Indeed, all of these interactions are observed in proteins between aromatic side chains. The aromatic amino acids are important in forming closed scaffolds within proteins, especially binding sites for ligands and substrates. Here are interesting facts about some aromatic amino acids: Like serine and threonine, tyrosine may also become phosphorylated on proteins involved in cellular communications. A well-known example is the membrane-bound receptors which respond to growth factors. The binding of the latter to these receptors results in their phosphorylation, which in turn conveys the signal into the cell and results in cellular division. Genetic defects that allow for hormone-independent phosphorylation of these proteins often lead to cancer. The phenol group of tyrosine also participates in different mechanisms of enzymatic catalysis (e.g. nucleophilic attack, acid-base catalysis, and stabilization of reaction intermediates). The indole group in tryptophan’s side chain is capable of participating in different polar and nonpolar non-covalent interactions with other chemical species.
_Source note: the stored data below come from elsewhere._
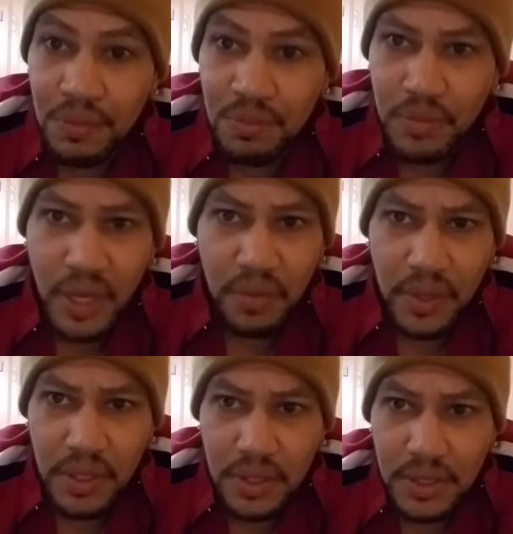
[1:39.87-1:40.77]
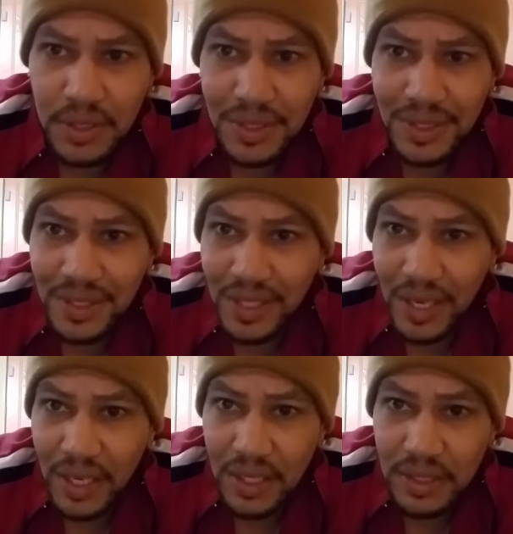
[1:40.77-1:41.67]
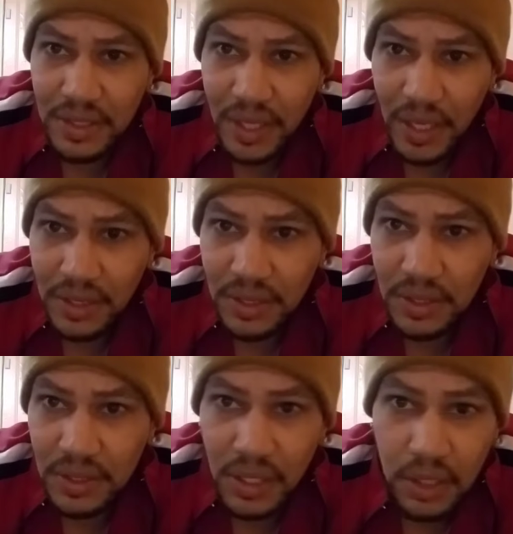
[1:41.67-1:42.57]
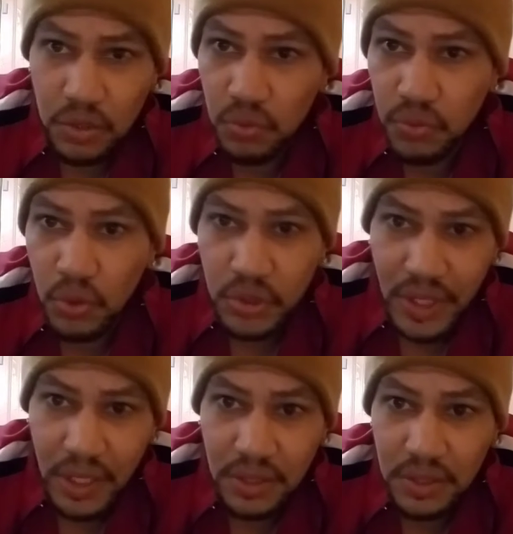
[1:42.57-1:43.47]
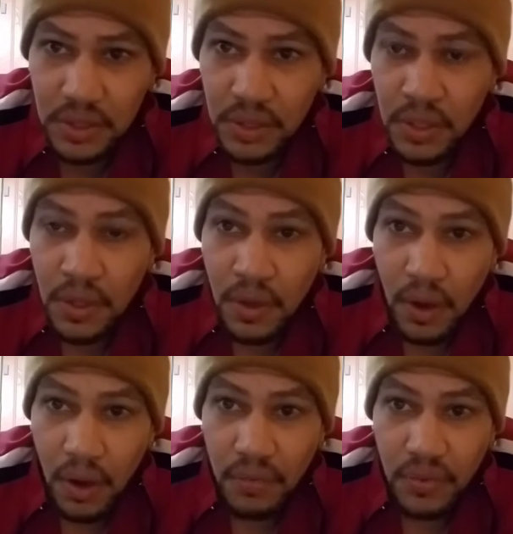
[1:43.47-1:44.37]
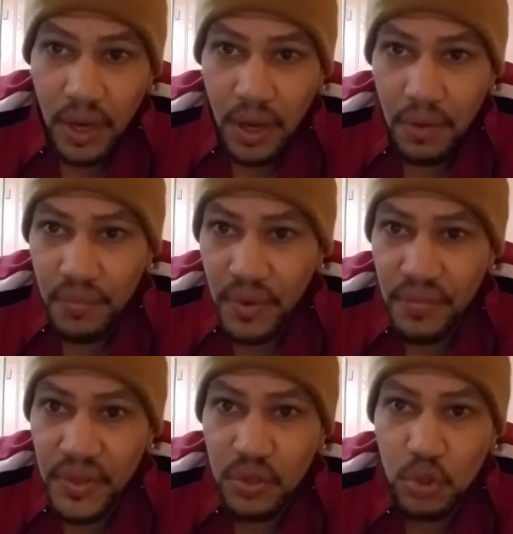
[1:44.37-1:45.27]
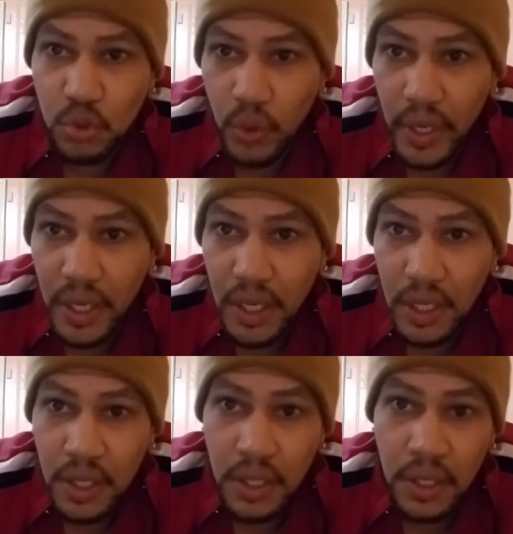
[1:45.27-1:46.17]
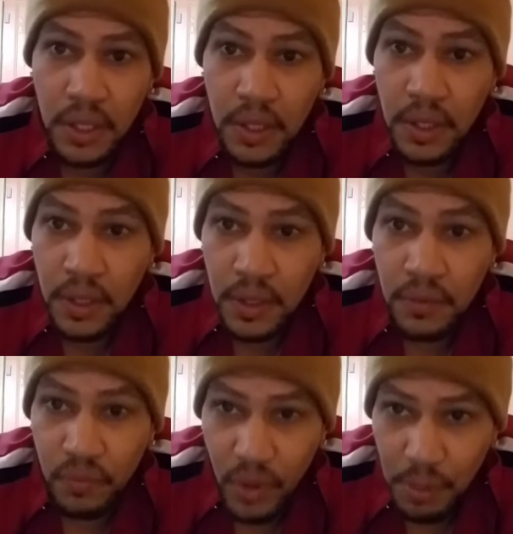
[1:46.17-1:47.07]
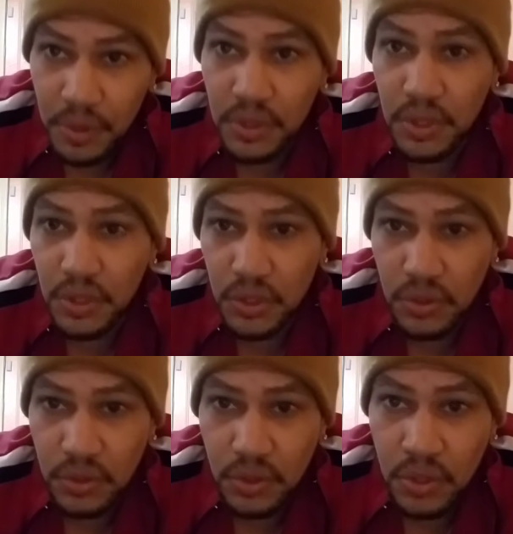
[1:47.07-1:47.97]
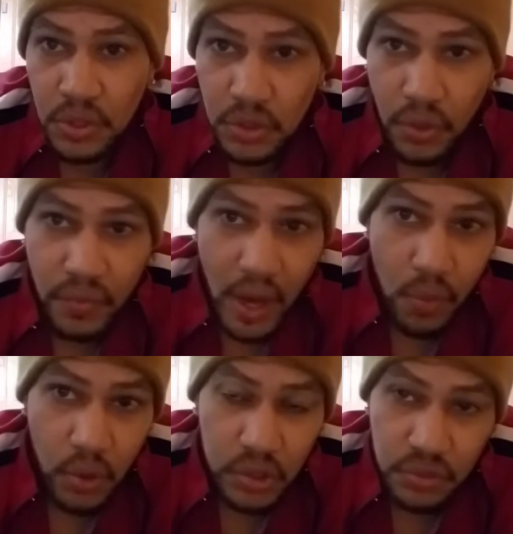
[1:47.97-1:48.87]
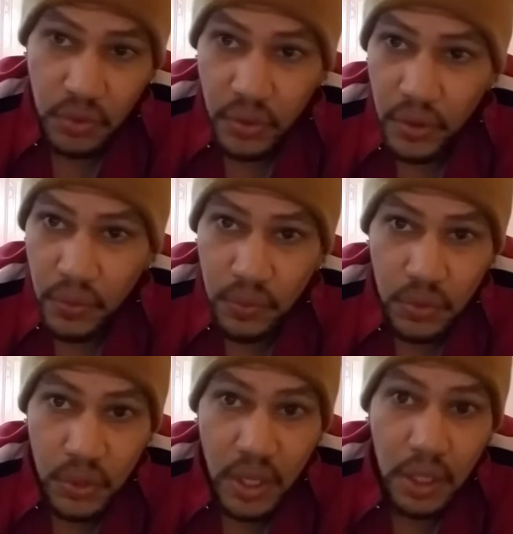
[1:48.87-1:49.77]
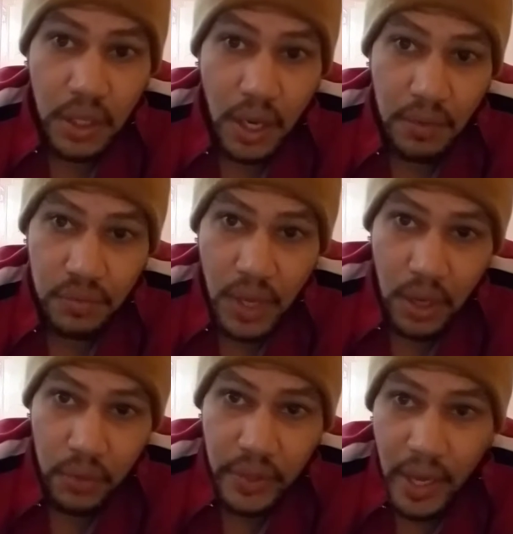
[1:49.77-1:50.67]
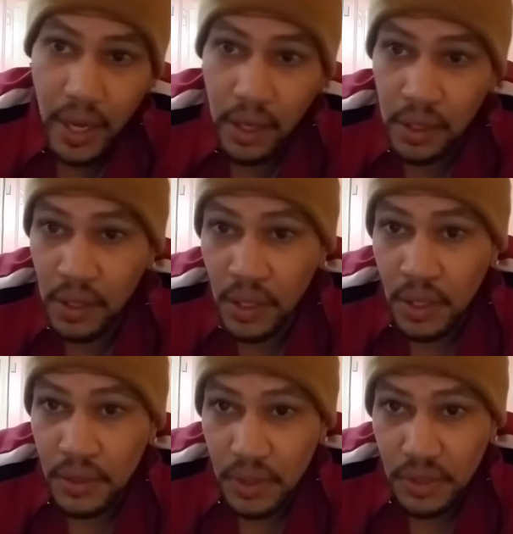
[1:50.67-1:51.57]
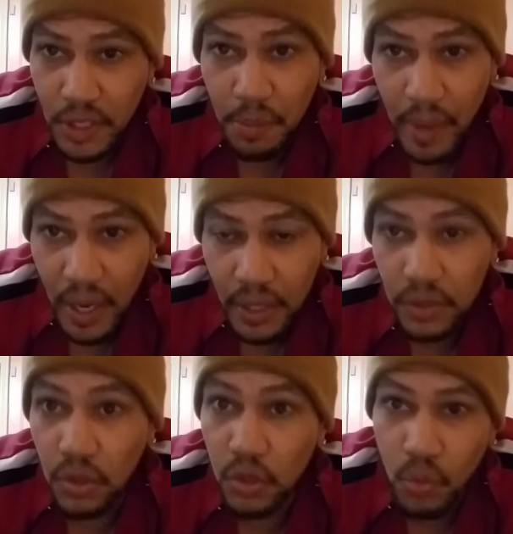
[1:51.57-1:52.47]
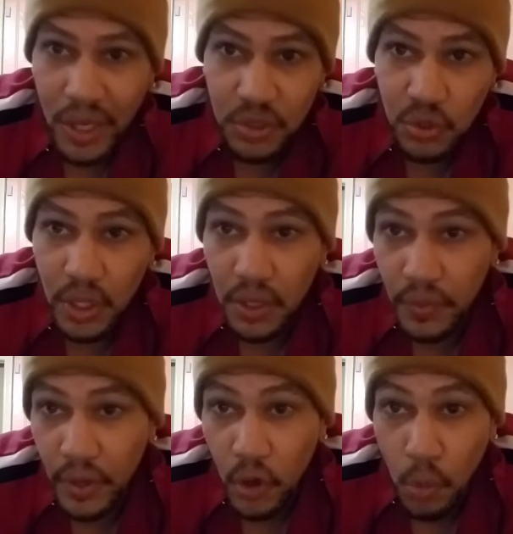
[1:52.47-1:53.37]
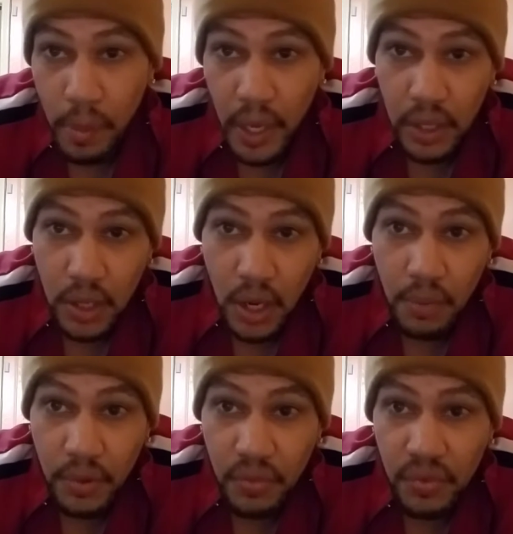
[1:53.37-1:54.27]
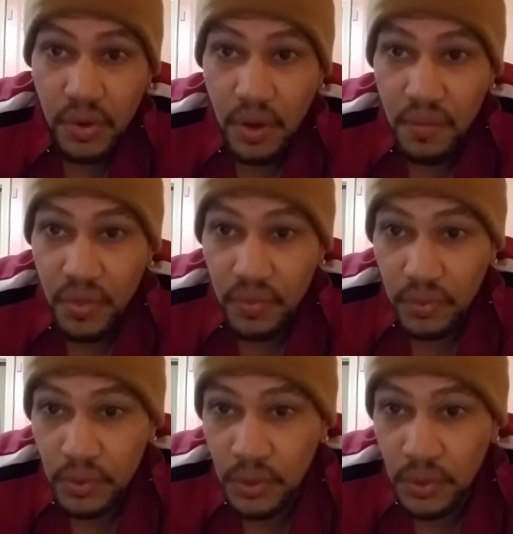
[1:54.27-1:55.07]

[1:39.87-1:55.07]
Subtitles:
maybe 3 to 4 sets of 15 to 20 repetitions. So if that works for you, you can follow the same pattern. Otherwise, you can create your own pattern however you feel comfortable.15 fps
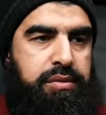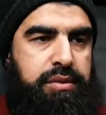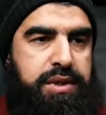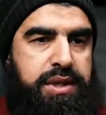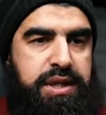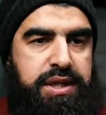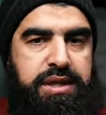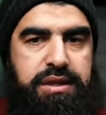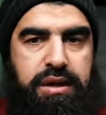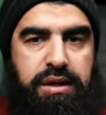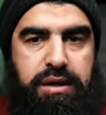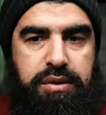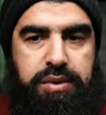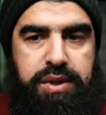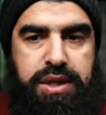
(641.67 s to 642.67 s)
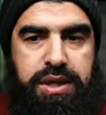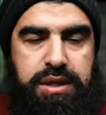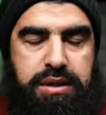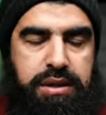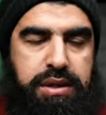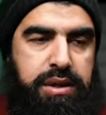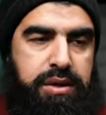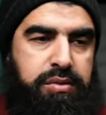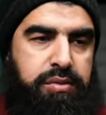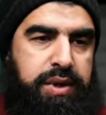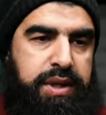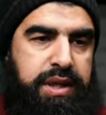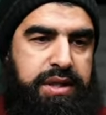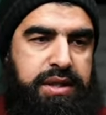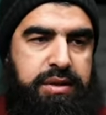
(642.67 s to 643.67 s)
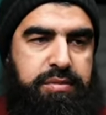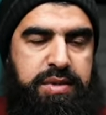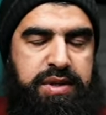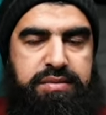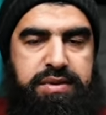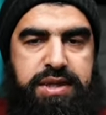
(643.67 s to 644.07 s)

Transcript: We see this in Taraweeh, where there's going to be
Therefore, it is common in protein binding sites. It also participates in enzymatic catalysis and electron transfer. Tryptophan’s side chain fluoresce when absorbing UV light. This allows biochemists to identify proteins or study changes in their structure by  UV-irradiating them and then recording the fluorescence of their tryptophan amino acids. The side-chains of the aromatic amino acids, phenylalanine, tyrosine, and tryptophan, overall are very hydrophobic. The R group of tyrosine also contains a polar hydroxyl group that can participate in Hydrogen bonding interactions. The R groups of tyrosine, and particularly tryptophan, absorb ultraviolet light at a maximum of 280 nm wavelength. Light absorption by these amino acids is exploited in detecting and quantifying proteins in the laboratory using the technique of absorbance spectrometry. Tryptophan absorbs almost four times as much as Tyrosine. Phenylalanine contributes little to the spectroscopic property.

Polar, uncharged R groups

R-groups are more soluble in water (more hydrophilic and contain functional groups that form hydrogen bonds with water. Serine and Threonine have hydroxyl (OH) groups. Cysteine has a sulfhydryl/thiol group (-SH). Asparagine and Glutamine have amide groups. Asparagine and Glutamine are amide derivatives of Aspartate and Glutamate respectively. In proteins, polar-uncharged amino acids form hydrogen bonds with each other and with the protein’s ligand/substrate. This confers specificity to protein-ligand interactions, in contrast to the hydrophobic effect which confers stability and serves as a driving force for the interactions. Some of the polar-uncharged amino acids also function as nucleophiles in enzymatic catalysis. Serine and threonine are often phosphorylated in proteins that participate in cell-cell communication. CSIR UNIT 1B Notes.

This modification is reversible and serves as a chemical, signal transduction tag. The two amino acids may also function as nucleophiles in enzymatic catalysis, thanks to the hydroxyl group in their side chain. Serine and threonine on the surface of membrane/secreted proteins may also be glycosylated (attached with sugar groups). This protects the protein and increases its water solubility. In some cases, the attached sugar groups serve also as a recognition code for other extra-cellular elements. Cysteine, despite being polar, tends to appear in the core of water-soluble proteins. Under oxidizing conditions, its thiol side chain deprotonates and tends to form a (covalent) disulfide bond with a thiol group of a neighboring cysteine. These bonds are important for stabilizing proteins that are secreted from cells (hormones, antibodies, some enzymes).

Cysteine also serves as a nucleophile and an electron-transfer agent in enzymatic catalysis. Both are the result of the non-bonding electrons of cysteine’s sulfur atom, conferring it high chemical reactivity and the ability to exist in different oxidation states. The carboxamide group of glutamine and asparagine can serve as both hydrogen bond donor and acceptor. As a result, these amino acids are commonly involved in hydrogen bond networks within proteins. This group in asparagine is also glycosylated in membrane/secreted protein.